神の愛、人の愛 1 (1/4)

 ジノは朝日が瞼の内に染み込んでくる感触を感じながら、夢から浮上した。すると自らの手に温かな感触を感じる。ぼやける視界をそちらへと転じると、ぎゅっと握られる自身の手。その先を見上げれば柔らかな木漏れ日の瞳が自身を見つめていた。
「ス…ザク…?」
「おはよう、ジノ」
掠れた声で告げると、スザクが穏やかに返してくれる。どうしてという問いを込めて、スザクが握りしめている自身の手を見つめるとスザクが眉端を下げた。
「君が泣いてたから。怖い夢でも見た?」
スザクは空いた方の手で、ジノの目尻に光る水雫を指先に掬い取る。ジノは慌てて目を拭った。17にもなって夢を見て泣くとは。恥ずかしくて真っ赤になるジノの頭を、そっとスザクの手が撫でる。
「大丈夫だよ。君達は僕が必ず守るから」
それは、出会ったあの時からスザクがずっと自分たちに言い続けてきた言葉。その言葉の通りに、スザクはジノとアーニャを守り育ててくれた。母親としての愛情をあの乳母に受けたジノに、父親としての愛情を与えてくれたのはスザクだ。それと同時にあの時亡くなった乳母の代わりに、母親としての愛情すら注いでくれている。それはもう神の愛に近い。だが、ジノはもうスザクを天使だとは思っていなかった。それに、与えるばかりの神の愛はもう充分だとも思う。
 「私だってもう大人なんだ。スザクに守って貰ってばかりじゃない」
ジノは思わずスザクを抱きしめる。スザクからは微かに花の香りがした。スザクはジノの背中に手を回すとぽんぽんと背中を叩いてくれる。もうジノの方が背だって高いし、体格も顔立ちだって男らしい。それなのにスザクのその仕草は、ジノが幼く小さな子供の頃となんら変わらなかった。

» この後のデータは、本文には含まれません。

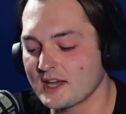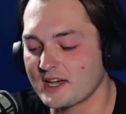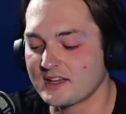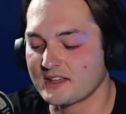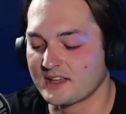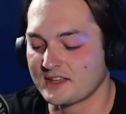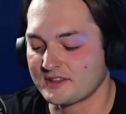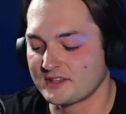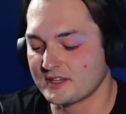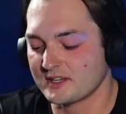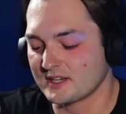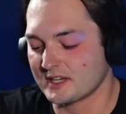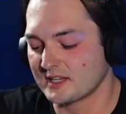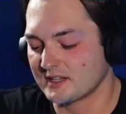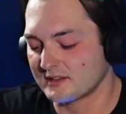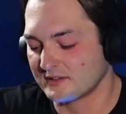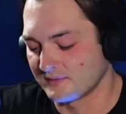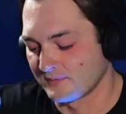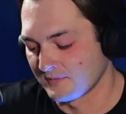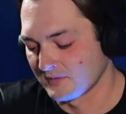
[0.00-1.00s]
I think
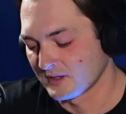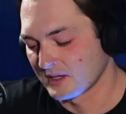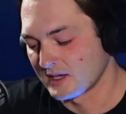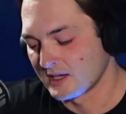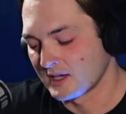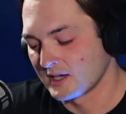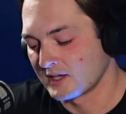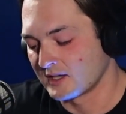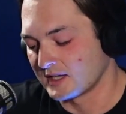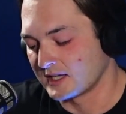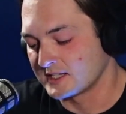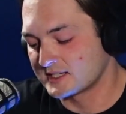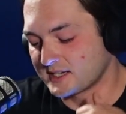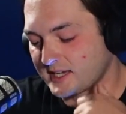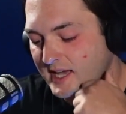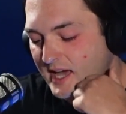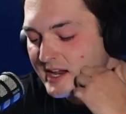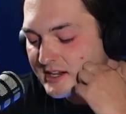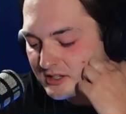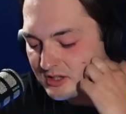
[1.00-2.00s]
he's a
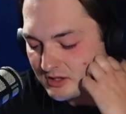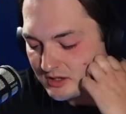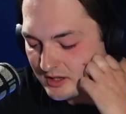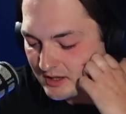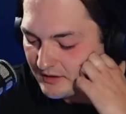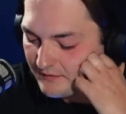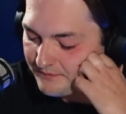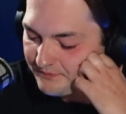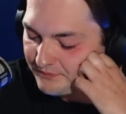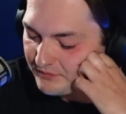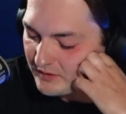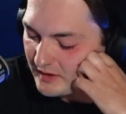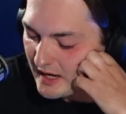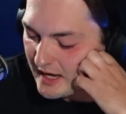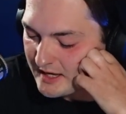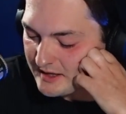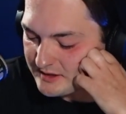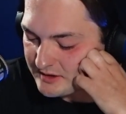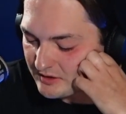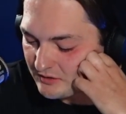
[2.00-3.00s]
character that
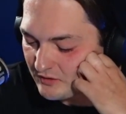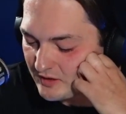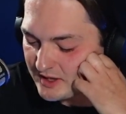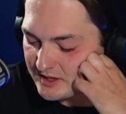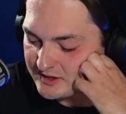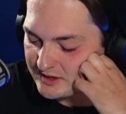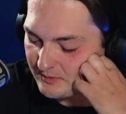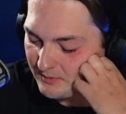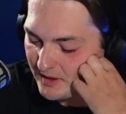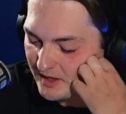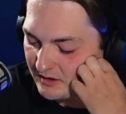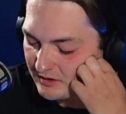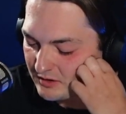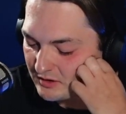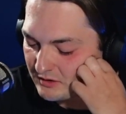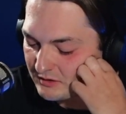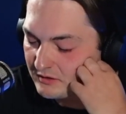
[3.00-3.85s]
isn't race dependent.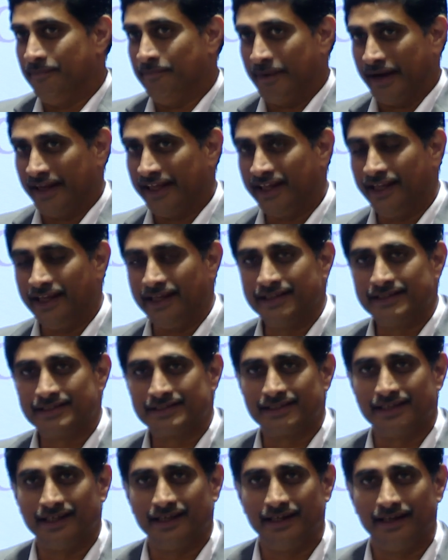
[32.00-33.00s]
mine
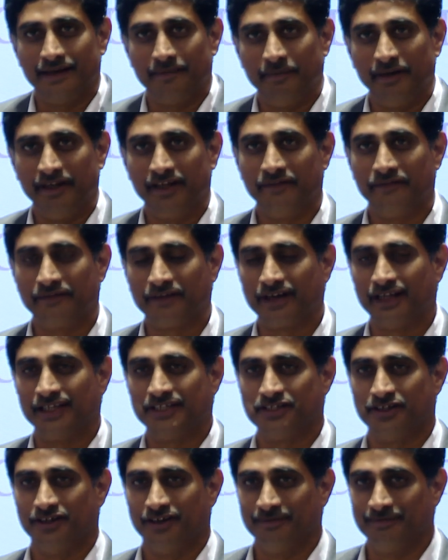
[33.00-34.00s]
is a bit
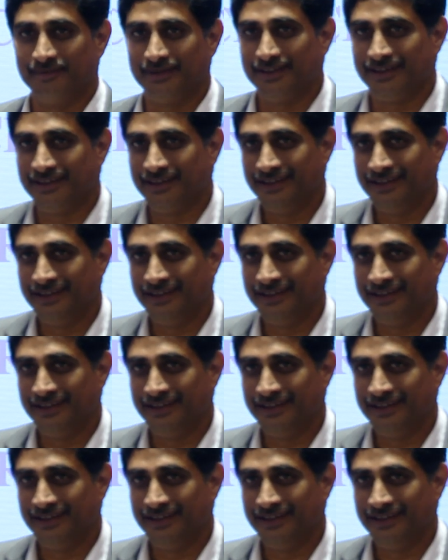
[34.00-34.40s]
difficult job.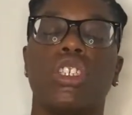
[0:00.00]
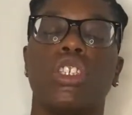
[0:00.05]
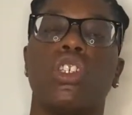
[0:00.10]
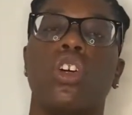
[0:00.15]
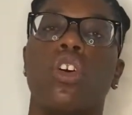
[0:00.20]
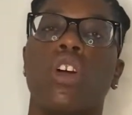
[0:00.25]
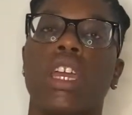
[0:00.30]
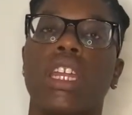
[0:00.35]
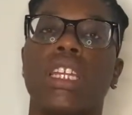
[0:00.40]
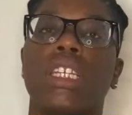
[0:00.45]

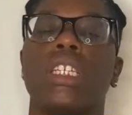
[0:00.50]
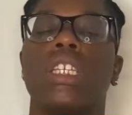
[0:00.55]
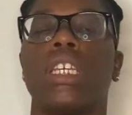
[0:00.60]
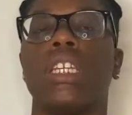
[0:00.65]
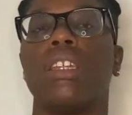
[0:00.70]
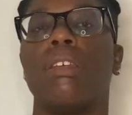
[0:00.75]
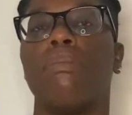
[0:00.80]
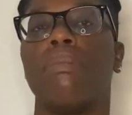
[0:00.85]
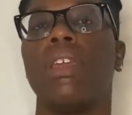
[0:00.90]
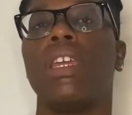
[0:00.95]
So
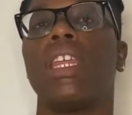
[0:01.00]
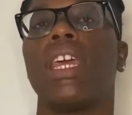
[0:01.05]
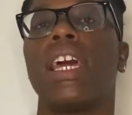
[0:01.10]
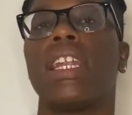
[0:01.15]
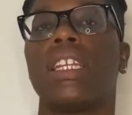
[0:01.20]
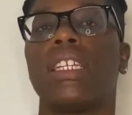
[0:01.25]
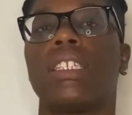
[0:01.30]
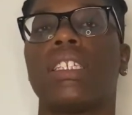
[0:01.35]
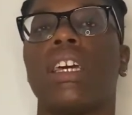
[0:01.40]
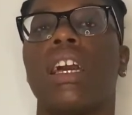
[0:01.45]
in the media
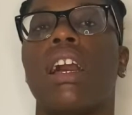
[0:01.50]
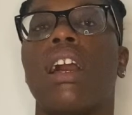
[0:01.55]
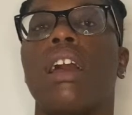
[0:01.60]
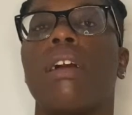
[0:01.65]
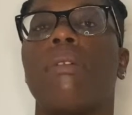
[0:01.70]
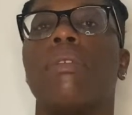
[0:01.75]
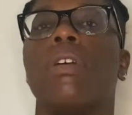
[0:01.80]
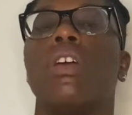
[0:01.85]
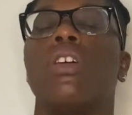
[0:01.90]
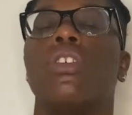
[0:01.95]
at the
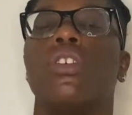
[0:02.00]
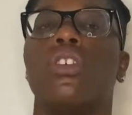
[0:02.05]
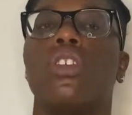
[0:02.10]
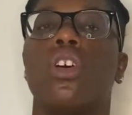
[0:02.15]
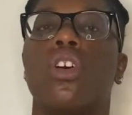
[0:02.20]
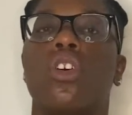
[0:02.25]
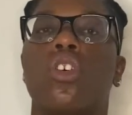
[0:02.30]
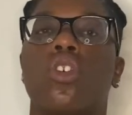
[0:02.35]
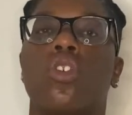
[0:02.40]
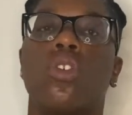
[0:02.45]
time, you
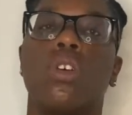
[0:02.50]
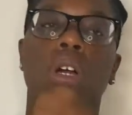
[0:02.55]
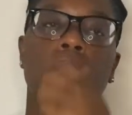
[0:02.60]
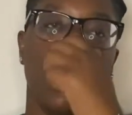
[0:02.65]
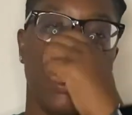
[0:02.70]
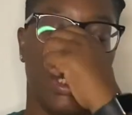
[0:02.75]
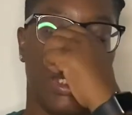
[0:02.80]
know,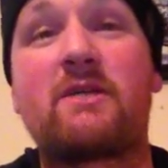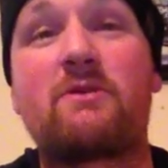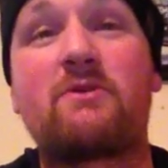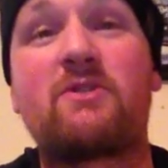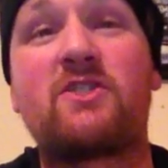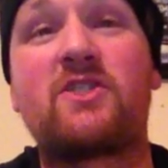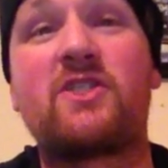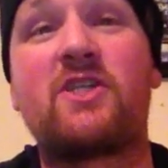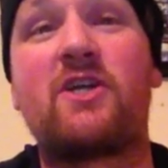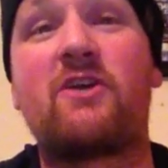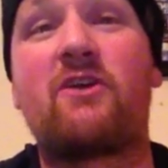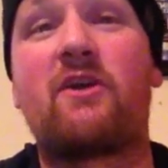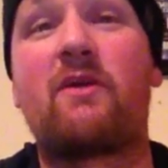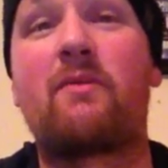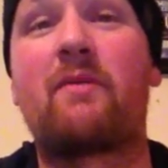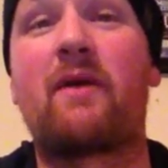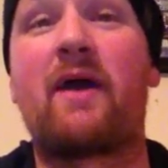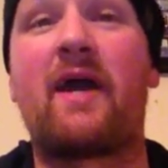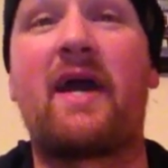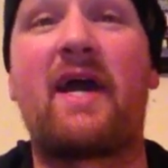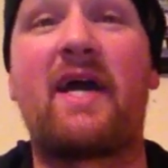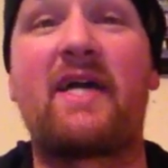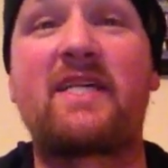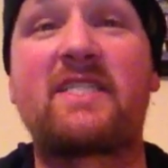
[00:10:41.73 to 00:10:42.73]
I was cheering
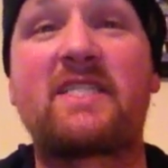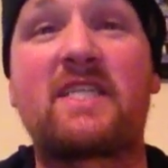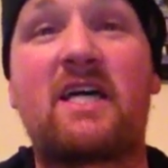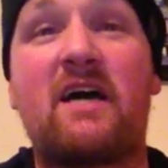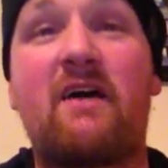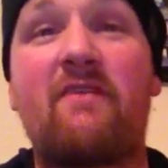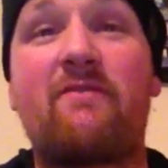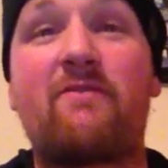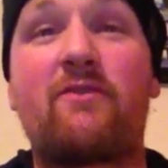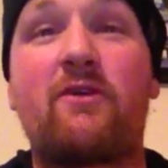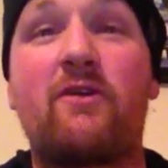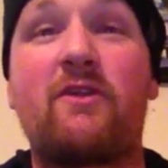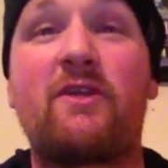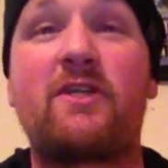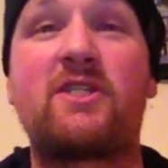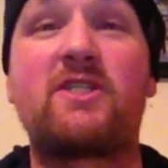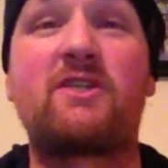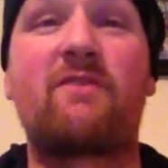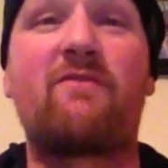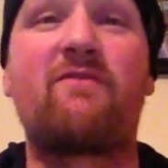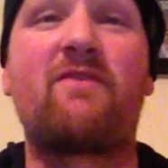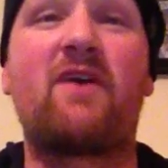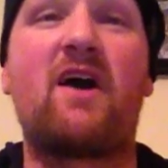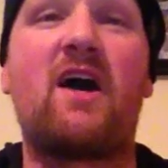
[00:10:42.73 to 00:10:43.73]
my ass off for
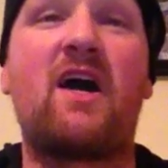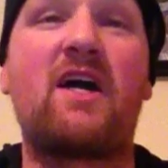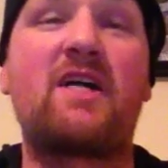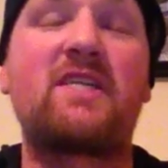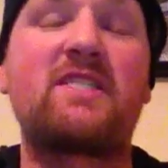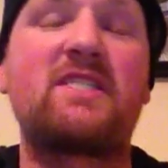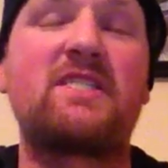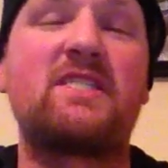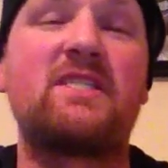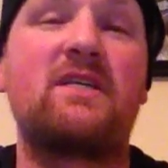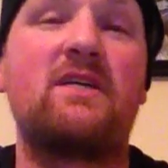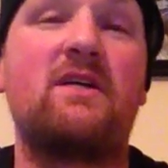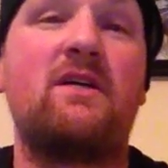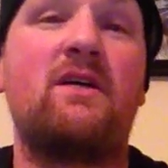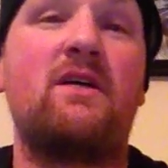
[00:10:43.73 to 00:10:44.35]
Alicia Fox.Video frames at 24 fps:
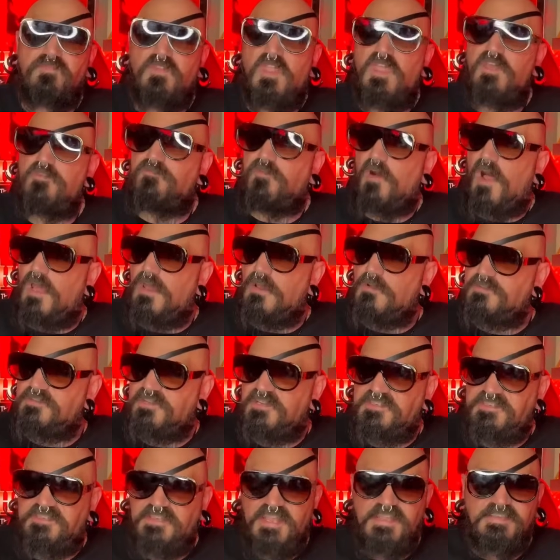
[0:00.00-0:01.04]
It follows a
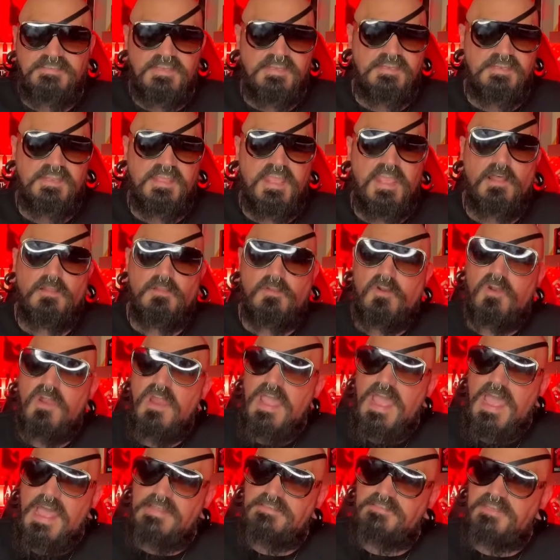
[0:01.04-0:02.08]
seasoned killer
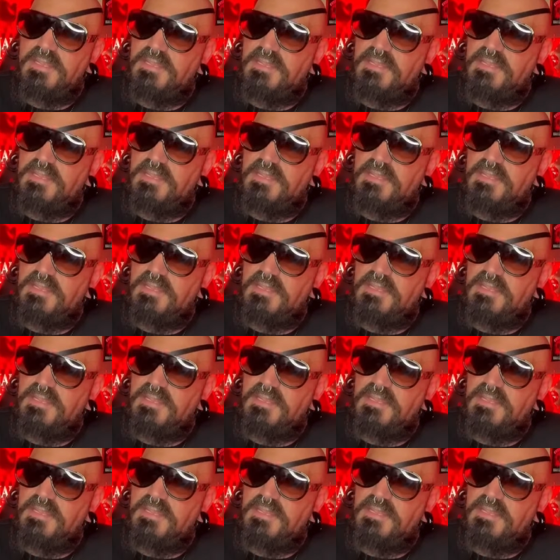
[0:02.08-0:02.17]
as he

「いいんだよ、大人になったって君は僕の大事な息子なんだから。それに、夢を見て泣くようじゃ、まだまだ子供だよ」
ふふっとスザクがジノの胸の中で笑う。
 「スザクだって……」
「ん?」
ジノは言いかけた言葉を呑み込み、代わりにスザクを抱きしめる腕に一層力を込めた。いつだっただろう、スザクが眠りながら静かに涙を流すのを見たのは。そして、スザクの唇が頼りなげに一人の女性の名を呼ぶのを聞いた。その夜初めてジノはスザクを天使でも父親でもない存在として、認識してしまった。守りたいと思う気持ちと、ほんの少しの嫉妬。それを知ってしまった。
 「ジノ、痛いよ。今日は随分甘えん坊だね」
8年の月日を経て、ジノはこんなに大きくなったのに、スザクはまったく変わらないと言ってよかった。相変わらずのあどけない顔と、細く引き締まった体。天使のような白い騎士服。日本人の年齢は解りにくいというが、本当に時間が止まっているんじゃないかと思う程、スザクは何も変わらない。痛いと言いながらも、ジノを甘やかして抱きしめてくれるところも。
 「スザクの馬鹿、鈍感」
ジノはいつまでも息子としてしか自分を見てくれないスザクに、恨みを込めてそう呟いてから腕を放した。
「父親に向かって馬鹿とは何だい、馬鹿とは。昔は父さん父さんって可愛かったのに……。図体は僕より大きくなるし、いつの間にか父さんって呼んでくれなくなったし……」
ぶつぶつと不満そうに言いながらも、スザクの顔は笑っている。
「ま、ジノはジノだから、いいけどね」
ぽんっとスザクに頭を撫でられて幸せな気分で胸が満たされるジノは、それと同時に自分は結局スザクには敵わないのだと思い知らされた。


 「二人とも、遅い」
スザクと共に朝食に降りると、食卓に一人座ったアーニャが不機嫌そうに呟いた。
「ごめん、アーニャ。ジノがなかなか起きてくれなくて」
スザクがすぐに用意するからと、既に出来上がっている朝食をお皿に盛り始める。手伝いに立ち上がるアーニャとは入れ替わりで、ジノは椅子に座った。
 きっとスザクは気付いていないのだろう。ジノが父親としてより、もっと別の関係で食事を作って欲しいことに。いつもと変わらず朝食を用意するあの後ろ姿。そのきゅっと小振りな尻に、ジノが欲情してしまうことも。
 そしてスザクの隣に立つ少女が、少なからずジノと同じ想いを抱えていることも…。